▸ **Dataset records**

□ □ □ □ □

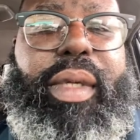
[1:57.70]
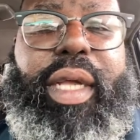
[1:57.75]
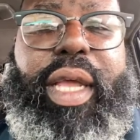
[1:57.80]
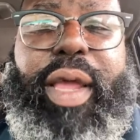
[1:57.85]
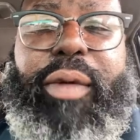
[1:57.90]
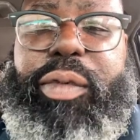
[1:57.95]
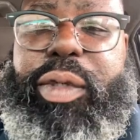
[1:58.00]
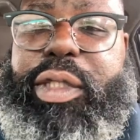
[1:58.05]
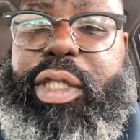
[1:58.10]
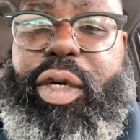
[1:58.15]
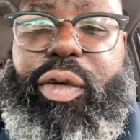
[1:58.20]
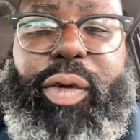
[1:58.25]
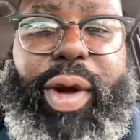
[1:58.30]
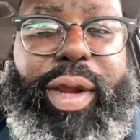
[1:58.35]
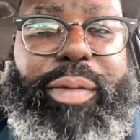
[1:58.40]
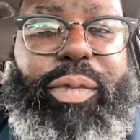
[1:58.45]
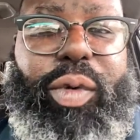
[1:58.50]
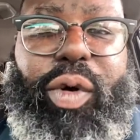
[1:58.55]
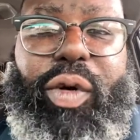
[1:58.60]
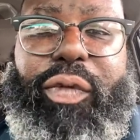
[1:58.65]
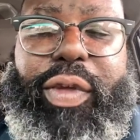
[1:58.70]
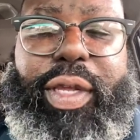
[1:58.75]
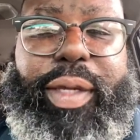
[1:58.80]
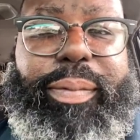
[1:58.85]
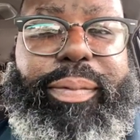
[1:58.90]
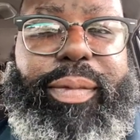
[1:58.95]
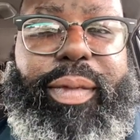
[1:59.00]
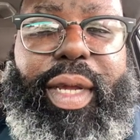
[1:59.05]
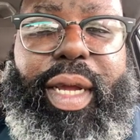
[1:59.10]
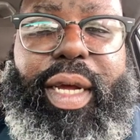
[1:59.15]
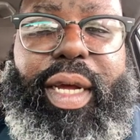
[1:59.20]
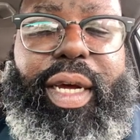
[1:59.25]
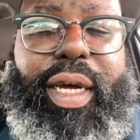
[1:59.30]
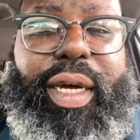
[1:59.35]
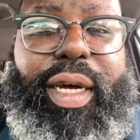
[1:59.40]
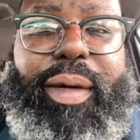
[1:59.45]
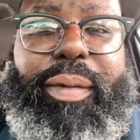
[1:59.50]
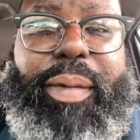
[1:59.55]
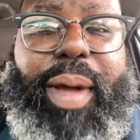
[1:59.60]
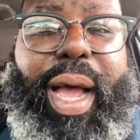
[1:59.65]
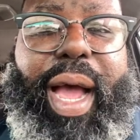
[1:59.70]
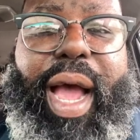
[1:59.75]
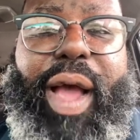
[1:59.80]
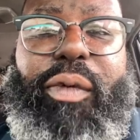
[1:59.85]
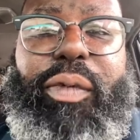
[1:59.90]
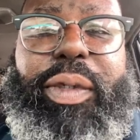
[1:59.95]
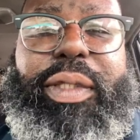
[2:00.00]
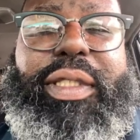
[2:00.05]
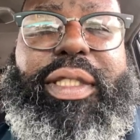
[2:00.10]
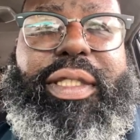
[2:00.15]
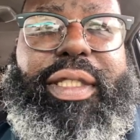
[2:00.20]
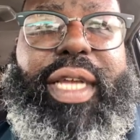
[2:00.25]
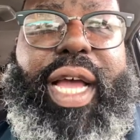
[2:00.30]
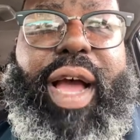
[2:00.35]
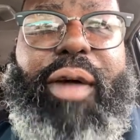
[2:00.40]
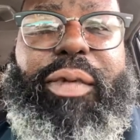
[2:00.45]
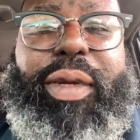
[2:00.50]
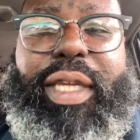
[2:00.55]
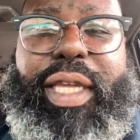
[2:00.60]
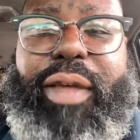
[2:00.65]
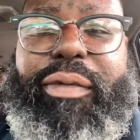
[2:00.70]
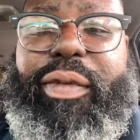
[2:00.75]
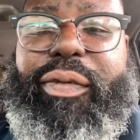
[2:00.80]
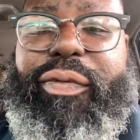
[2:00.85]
It was a great movie. I would give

□ □ □ □ □

▸ **Task to carry out**
Each entry is to be given again exactly as it stands, with its pictures removed.

▸ **Exercise solution**
[1:57.70]
[1:57.75]
[1:57.80]
[1:57.85]
[1:57.90]
[1:57.95]
[1:58.00]
[1:58.05]
[1:58.10]
[1:58.15]
[1:58.20]
[1:58.25]
[1:58.30]
[1:58.35]
[1:58.40]
[1:58.45]
[1:58.50]
[1:58.55]
[1:58.60]
[1:58.65]
[1:58.70]
[1:58.75]
[1:58.80]
[1:58.85]
[1:58.90]
[1:58.95]
[1:59.00]
[1:59.05]
[1:59.10]
[1:59.15]
[1:59.20]
[1:59.25]
[1:59.30]
[1:59.35]
[1:59.40]
[1:59.45]
[1:59.50]
[1:59.55]
[1:59.60]
[1:59.65]
[1:59.70]
[1:59.75]
[1:59.80]
[1:59.85]
[1:59.90]
[1:59.95]
[2:00.00]
[2:00.05]
[2:00.10]
[2:00.15]
[2:00.20]
[2:00.25]
[2:00.30]
[2:00.35]
[2:00.40]
[2:00.45]
[2:00.50]
[2:00.55]
[2:00.60]
[2:00.65]
[2:00.70]
[2:00.75]
[2:00.80]
[2:00.85]
It was a great movie. I would give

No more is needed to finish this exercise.